* _Your assignment_: What's needed: every entry, printed exactly, minus the images.
====== Records supplied ======
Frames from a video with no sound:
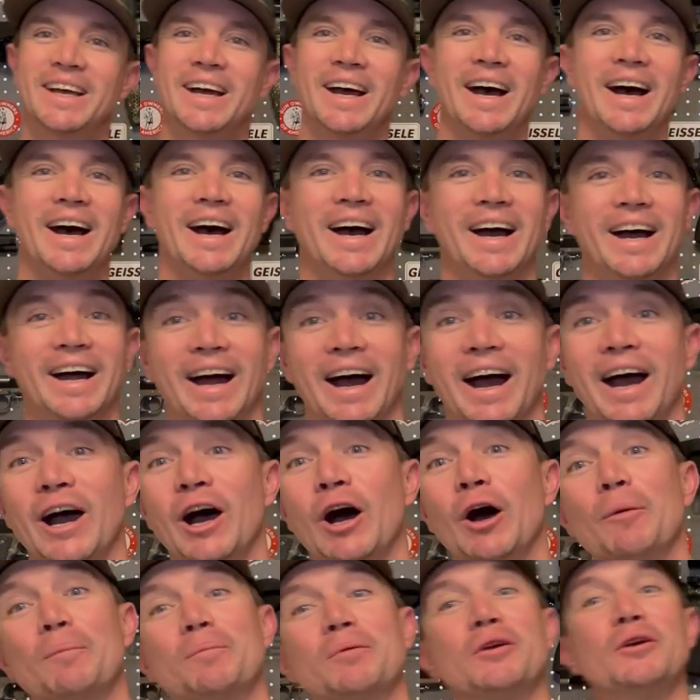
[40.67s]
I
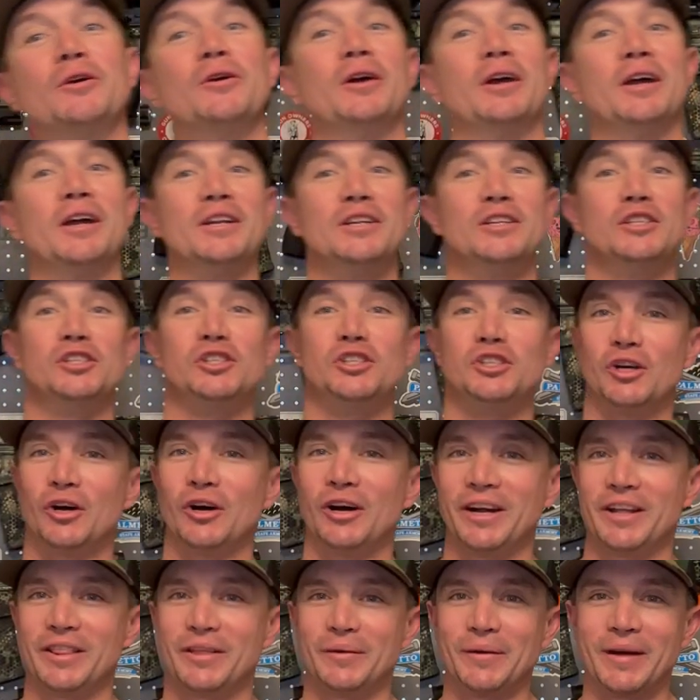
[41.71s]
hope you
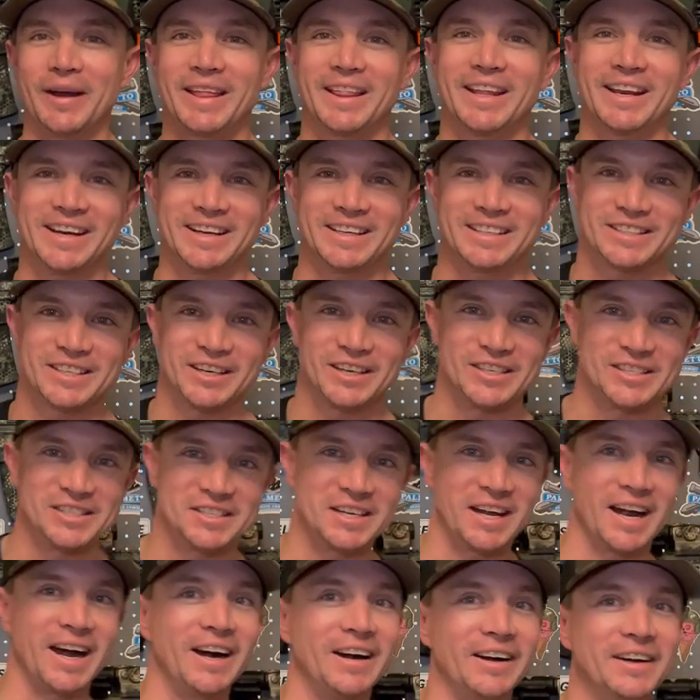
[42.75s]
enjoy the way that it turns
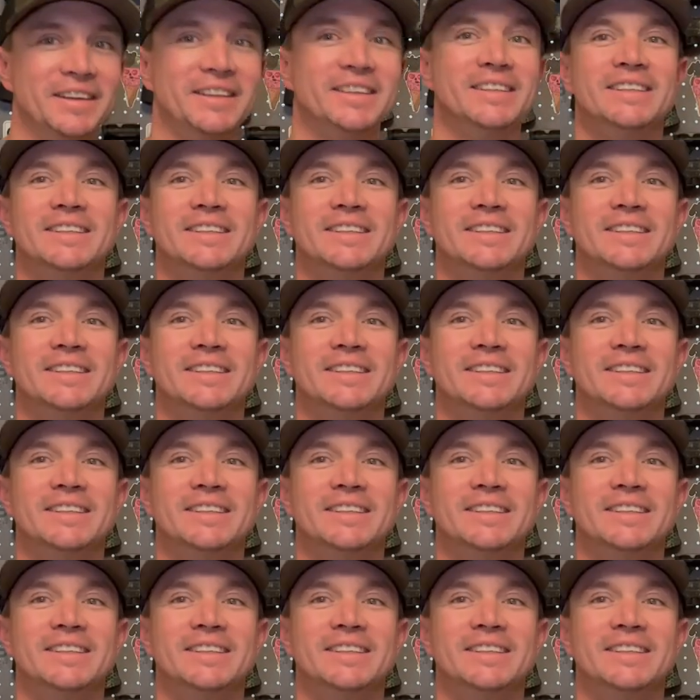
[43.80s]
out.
======
* _Output for this exercise_:
Frames from a video with no sound:
[40.67s]
I
[41.71s]
hope you
[42.75s]
enjoy the way that it turns
[43.80s]
out.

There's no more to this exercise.